## TASK OBJECTIVE
Without dropping or altering a single word, give the listing again.
(PROVIDED DATA begins)
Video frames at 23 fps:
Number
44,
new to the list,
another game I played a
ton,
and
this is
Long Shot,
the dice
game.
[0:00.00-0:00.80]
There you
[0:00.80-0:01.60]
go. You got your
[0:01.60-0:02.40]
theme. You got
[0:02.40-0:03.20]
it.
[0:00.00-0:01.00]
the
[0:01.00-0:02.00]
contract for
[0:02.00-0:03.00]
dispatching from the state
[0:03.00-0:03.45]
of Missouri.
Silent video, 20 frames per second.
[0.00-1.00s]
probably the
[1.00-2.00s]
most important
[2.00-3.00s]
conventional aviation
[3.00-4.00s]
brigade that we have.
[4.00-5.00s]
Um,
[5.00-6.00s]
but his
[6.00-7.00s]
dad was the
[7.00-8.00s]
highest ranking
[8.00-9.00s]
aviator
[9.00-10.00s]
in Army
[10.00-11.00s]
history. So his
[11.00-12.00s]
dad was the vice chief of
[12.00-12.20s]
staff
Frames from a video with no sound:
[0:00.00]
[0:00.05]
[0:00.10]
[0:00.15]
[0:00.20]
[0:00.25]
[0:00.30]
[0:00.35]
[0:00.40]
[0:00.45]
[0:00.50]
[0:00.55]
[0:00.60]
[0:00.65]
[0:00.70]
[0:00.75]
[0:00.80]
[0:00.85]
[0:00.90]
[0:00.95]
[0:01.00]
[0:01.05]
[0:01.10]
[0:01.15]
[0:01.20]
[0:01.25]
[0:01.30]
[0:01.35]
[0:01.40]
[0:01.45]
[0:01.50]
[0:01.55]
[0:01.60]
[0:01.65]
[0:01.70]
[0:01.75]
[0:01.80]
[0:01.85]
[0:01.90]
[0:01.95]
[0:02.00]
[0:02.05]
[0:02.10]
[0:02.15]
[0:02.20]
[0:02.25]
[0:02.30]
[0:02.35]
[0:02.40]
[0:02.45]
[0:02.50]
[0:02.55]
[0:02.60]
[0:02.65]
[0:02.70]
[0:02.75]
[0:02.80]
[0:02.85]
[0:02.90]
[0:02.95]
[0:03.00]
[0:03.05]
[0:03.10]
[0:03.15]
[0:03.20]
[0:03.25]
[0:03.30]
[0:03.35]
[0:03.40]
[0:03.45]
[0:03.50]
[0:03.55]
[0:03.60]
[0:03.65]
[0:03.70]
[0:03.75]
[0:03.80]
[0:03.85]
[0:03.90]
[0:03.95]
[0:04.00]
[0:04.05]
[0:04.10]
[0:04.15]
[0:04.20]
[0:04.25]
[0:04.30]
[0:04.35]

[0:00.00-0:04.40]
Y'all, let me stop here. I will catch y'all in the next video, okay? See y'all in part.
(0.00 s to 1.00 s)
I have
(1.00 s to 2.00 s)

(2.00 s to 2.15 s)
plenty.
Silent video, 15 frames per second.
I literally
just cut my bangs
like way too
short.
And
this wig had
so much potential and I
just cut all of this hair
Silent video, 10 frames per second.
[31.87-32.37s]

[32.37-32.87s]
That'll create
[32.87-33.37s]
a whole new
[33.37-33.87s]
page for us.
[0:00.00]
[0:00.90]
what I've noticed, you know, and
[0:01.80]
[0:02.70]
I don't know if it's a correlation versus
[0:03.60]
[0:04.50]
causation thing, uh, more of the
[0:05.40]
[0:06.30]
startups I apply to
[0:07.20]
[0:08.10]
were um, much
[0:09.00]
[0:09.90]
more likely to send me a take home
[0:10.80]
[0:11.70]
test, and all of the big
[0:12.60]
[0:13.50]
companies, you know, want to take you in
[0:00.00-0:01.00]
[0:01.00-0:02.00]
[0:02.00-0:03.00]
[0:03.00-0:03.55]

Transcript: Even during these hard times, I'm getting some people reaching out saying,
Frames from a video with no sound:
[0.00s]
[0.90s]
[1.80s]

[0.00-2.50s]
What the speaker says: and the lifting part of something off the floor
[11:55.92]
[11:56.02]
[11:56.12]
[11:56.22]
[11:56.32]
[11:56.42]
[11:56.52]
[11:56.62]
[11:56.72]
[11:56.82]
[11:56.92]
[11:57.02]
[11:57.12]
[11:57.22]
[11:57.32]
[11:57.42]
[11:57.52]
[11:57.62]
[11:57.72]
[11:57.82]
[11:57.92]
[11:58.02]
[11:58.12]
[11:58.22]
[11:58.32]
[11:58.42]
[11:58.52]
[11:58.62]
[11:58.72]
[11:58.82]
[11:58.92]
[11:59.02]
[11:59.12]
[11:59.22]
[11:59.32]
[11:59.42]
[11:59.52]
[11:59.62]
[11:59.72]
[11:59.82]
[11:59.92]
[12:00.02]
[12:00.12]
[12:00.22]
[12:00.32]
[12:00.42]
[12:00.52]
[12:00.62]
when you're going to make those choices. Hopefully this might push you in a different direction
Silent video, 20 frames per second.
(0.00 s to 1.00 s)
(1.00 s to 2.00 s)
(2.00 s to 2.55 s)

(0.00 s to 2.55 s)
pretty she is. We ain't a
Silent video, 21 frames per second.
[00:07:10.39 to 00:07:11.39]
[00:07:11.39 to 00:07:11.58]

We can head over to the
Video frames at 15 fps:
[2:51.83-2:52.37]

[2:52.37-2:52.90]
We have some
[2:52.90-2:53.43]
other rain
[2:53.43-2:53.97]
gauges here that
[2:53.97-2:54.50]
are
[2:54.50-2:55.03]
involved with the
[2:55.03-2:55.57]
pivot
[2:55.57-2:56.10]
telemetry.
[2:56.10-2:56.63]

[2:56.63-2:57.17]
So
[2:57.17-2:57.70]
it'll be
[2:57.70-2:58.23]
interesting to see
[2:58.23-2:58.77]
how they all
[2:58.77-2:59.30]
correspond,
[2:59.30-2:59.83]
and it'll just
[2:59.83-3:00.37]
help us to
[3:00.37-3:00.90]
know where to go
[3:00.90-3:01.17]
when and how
(PROVIDED DATA ends)
## TASK RESULT
Video frames at 23 fps:
Number
44,
new to the list,
another game I played a
ton,
and
this is
Long Shot,
the dice
game.
[0:00.00-0:00.80]
There you
[0:00.80-0:01.60]
go. You got your
[0:01.60-0:02.40]
theme. You got
[0:02.40-0:03.20]
it.
[0:00.00-0:01.00]
the
[0:01.00-0:02.00]
contract for
[0:02.00-0:03.00]
dispatching from the state
[0:03.00-0:03.45]
of Missouri.
Silent video, 20 frames per second.
[0.00-1.00s]
probably the
[1.00-2.00s]
most important
[2.00-3.00s]
conventional aviation
[3.00-4.00s]
brigade that we have.
[4.00-5.00s]
Um,
[5.00-6.00s]
but his
[6.00-7.00s]
dad was the
[7.00-8.00s]
highest ranking
[8.00-9.00s]
aviator
[9.00-10.00s]
in Army
[10.00-11.00s]
history. So his
[11.00-12.00s]
dad was the vice chief of
[12.00-12.20s]
staff
Frames from a video with no sound:
[0:00.00]
[0:00.05]
[0:00.10]
[0:00.15]
[0:00.20]
[0:00.25]
[0:00.30]
[0:00.35]
[0:00.40]
[0:00.45]
[0:00.50]
[0:00.55]
[0:00.60]
[0:00.65]
[0:00.70]
[0:00.75]
[0:00.80]
[0:00.85]
[0:00.90]
[0:00.95]
[0:01.00]
[0:01.05]
[0:01.10]
[0:01.15]
[0:01.20]
[0:01.25]
[0:01.30]
[0:01.35]
[0:01.40]
[0:01.45]
[0:01.50]
[0:01.55]
[0:01.60]
[0:01.65]
[0:01.70]
[0:01.75]
[0:01.80]
[0:01.85]
[0:01.90]
[0:01.95]
[0:02.00]
[0:02.05]
[0:02.10]
[0:02.15]
[0:02.20]
[0:02.25]
[0:02.30]
[0:02.35]
[0:02.40]
[0:02.45]
[0:02.50]
[0:02.55]
[0:02.60]
[0:02.65]
[0:02.70]
[0:02.75]
[0:02.80]
[0:02.85]
[0:02.90]
[0:02.95]
[0:03.00]
[0:03.05]
[0:03.10]
[0:03.15]
[0:03.20]
[0:03.25]
[0:03.30]
[0:03.35]
[0:03.40]
[0:03.45]
[0:03.50]
[0:03.55]
[0:03.60]
[0:03.65]
[0:03.70]
[0:03.75]
[0:03.80]
[0:03.85]
[0:03.90]
[0:03.95]
[0:04.00]
[0:04.05]
[0:04.10]
[0:04.15]
[0:04.20]
[0:04.25]
[0:04.30]
[0:04.35]

[0:00.00-0:04.40]
Y'all, let me stop here. I will catch y'all in the next video, okay? See y'all in part.
(0.00 s to 1.00 s)
I have
(1.00 s to 2.00 s)

(2.00 s to 2.15 s)
plenty.
Silent video, 15 frames per second.
I literally
just cut my bangs
like way too
short.
And
this wig had
so much potential and I
just cut all of this hair
Silent video, 10 frames per second.
[31.87-32.37s]

[32.37-32.87s]
That'll create
[32.87-33.37s]
a whole new
[33.37-33.87s]
page for us.
[0:00.00]
[0:00.90]
what I've noticed, you know, and
[0:01.80]
[0:02.70]
I don't know if it's a correlation versus
[0:03.60]
[0:04.50]
causation thing, uh, more of the
[0:05.40]
[0:06.30]
startups I apply to
[0:07.20]
[0:08.10]
were um, much
[0:09.00]
[0:09.90]
more likely to send me a take home
[0:10.80]
[0:11.70]
test, and all of the big
[0:12.60]
[0:13.50]
companies, you know, want to take you in
[0:00.00-0:01.00]
[0:01.00-0:02.00]
[0:02.00-0:03.00]
[0:03.00-0:03.55]

Transcript: Even during these hard times, I'm getting some people reaching out saying,
Frames from a video with no sound:
[0.00s]
[0.90s]
[1.80s]

[0.00-2.50s]
What the speaker says: and the lifting part of something off the floor
[11:55.92]
[11:56.02]
[11:56.12]
[11:56.22]
[11:56.32]
[11:56.42]
[11:56.52]
[11:56.62]
[11:56.72]
[11:56.82]
[11:56.92]
[11:57.02]
[11:57.12]
[11:57.22]
[11:57.32]
[11:57.42]
[11:57.52]
[11:57.62]
[11:57.72]
[11:57.82]
[11:57.92]
[11:58.02]
[11:58.12]
[11:58.22]
[11:58.32]
[11:58.42]
[11:58.52]
[11:58.62]
[11:58.72]
[11:58.82]
[11:58.92]
[11:59.02]
[11:59.12]
[11:59.22]
[11:59.32]
[11:59.42]
[11:59.52]
[11:59.62]
[11:59.72]
[11:59.82]
[11:59.92]
[12:00.02]
[12:00.12]
[12:00.22]
[12:00.32]
[12:00.42]
[12:00.52]
[12:00.62]
when you're going to make those choices. Hopefully this might push you in a different direction
Silent video, 20 frames per second.
(0.00 s to 1.00 s)
(1.00 s to 2.00 s)
(2.00 s to 2.55 s)

(0.00 s to 2.55 s)
pretty she is. We ain't a
Silent video, 21 frames per second.
[00:07:10.39 to 00:07:11.39]
[00:07:11.39 to 00:07:11.58]

We can head over to the
Video frames at 15 fps:
[2:51.83-2:52.37]

[2:52.37-2:52.90]
We have some
[2:52.90-2:53.43]
other rain
[2:53.43-2:53.97]
gauges here that
[2:53.97-2:54.50]
are
[2:54.50-2:55.03]
involved with the
[2:55.03-2:55.57]
pivot
[2:55.57-2:56.10]
telemetry.
[2:56.10-2:56.63]

[2:56.63-2:57.17]
So
[2:57.17-2:57.70]
it'll be
[2:57.70-2:58.23]
interesting to see
[2:58.23-2:58.77]
how they all
[2:58.77-2:59.30]
correspond,
[2:59.30-2:59.83]
and it'll just
[2:59.83-3:00.37]
help us to
[3:00.37-3:00.90]
know where to go
[3:00.90-3:01.17]
when and how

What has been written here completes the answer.